WORK ORDER: Only the lines from the one containing "[00:00:01.00 to 00:00:02.00]" through the one containing "Transcript, with fillers: the" should be printed, exactly as they appear below, with both ends included.

LISTED ENTRIES:
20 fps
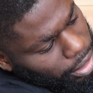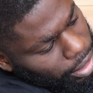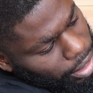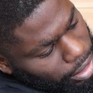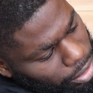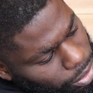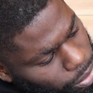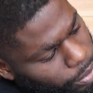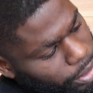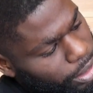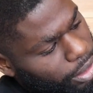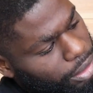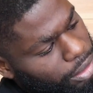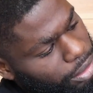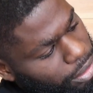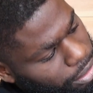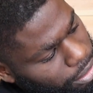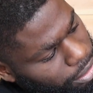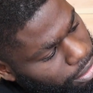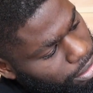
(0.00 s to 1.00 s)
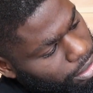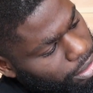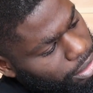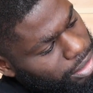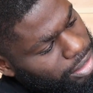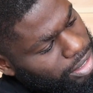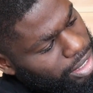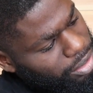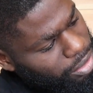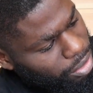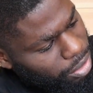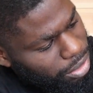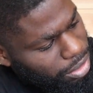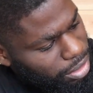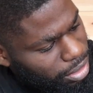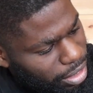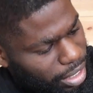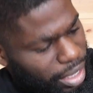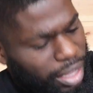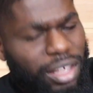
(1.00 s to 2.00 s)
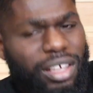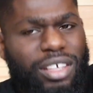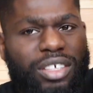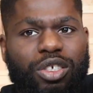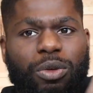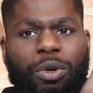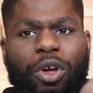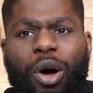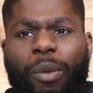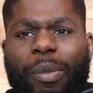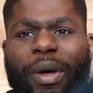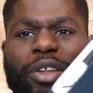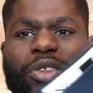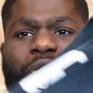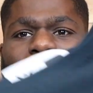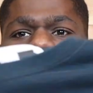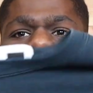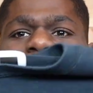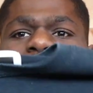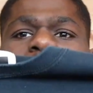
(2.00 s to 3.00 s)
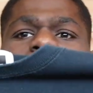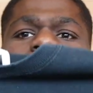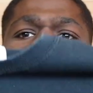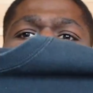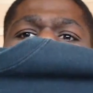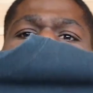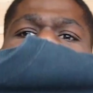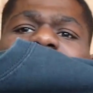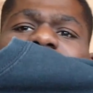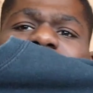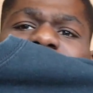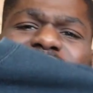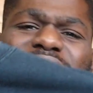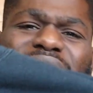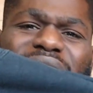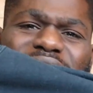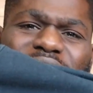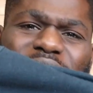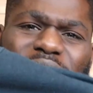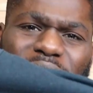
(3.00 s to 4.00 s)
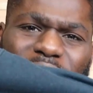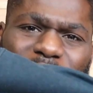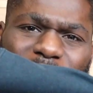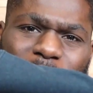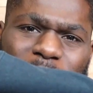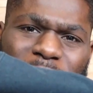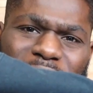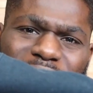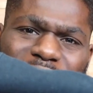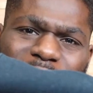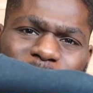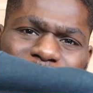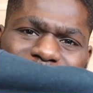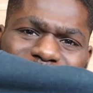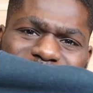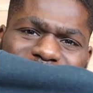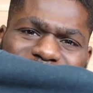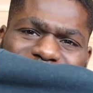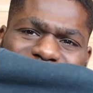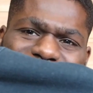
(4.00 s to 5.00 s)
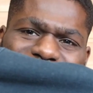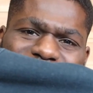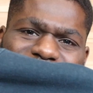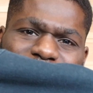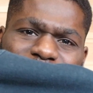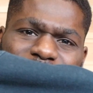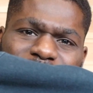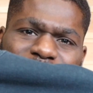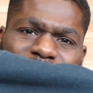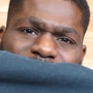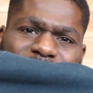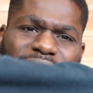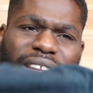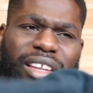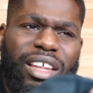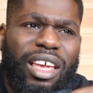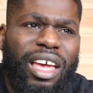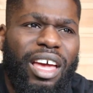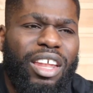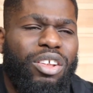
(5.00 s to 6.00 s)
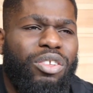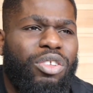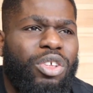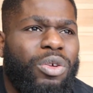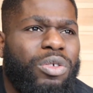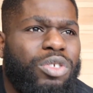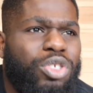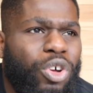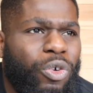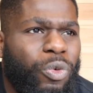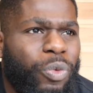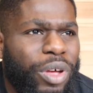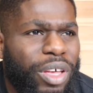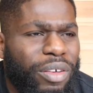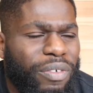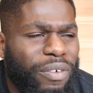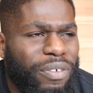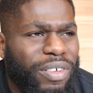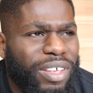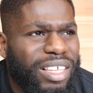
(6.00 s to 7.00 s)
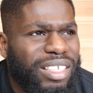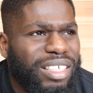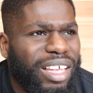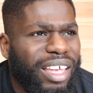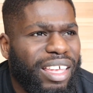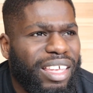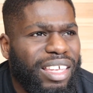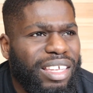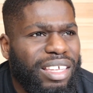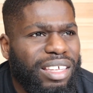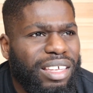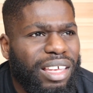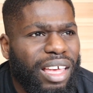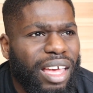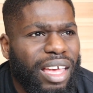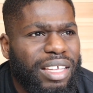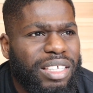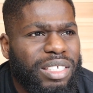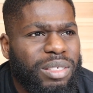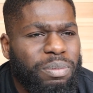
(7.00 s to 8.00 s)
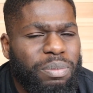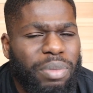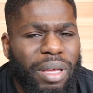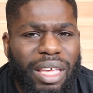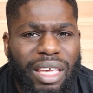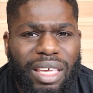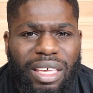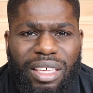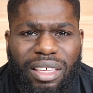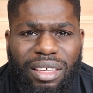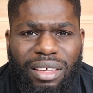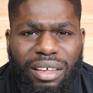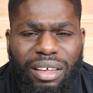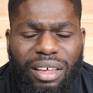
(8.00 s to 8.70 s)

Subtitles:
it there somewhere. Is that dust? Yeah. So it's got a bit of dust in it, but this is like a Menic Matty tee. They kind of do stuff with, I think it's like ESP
...
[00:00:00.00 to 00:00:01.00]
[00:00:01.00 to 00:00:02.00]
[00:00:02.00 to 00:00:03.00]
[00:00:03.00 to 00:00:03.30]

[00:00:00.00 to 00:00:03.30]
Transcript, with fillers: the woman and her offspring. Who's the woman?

RESULT:
[00:00:01.00 to 00:00:02.00]
[00:00:02.00 to 00:00:03.00]
[00:00:03.00 to 00:00:03.30]

[00:00:00.00 to 00:00:03.30]
Transcript, with fillers: the woman and her offspring. Who's the woman?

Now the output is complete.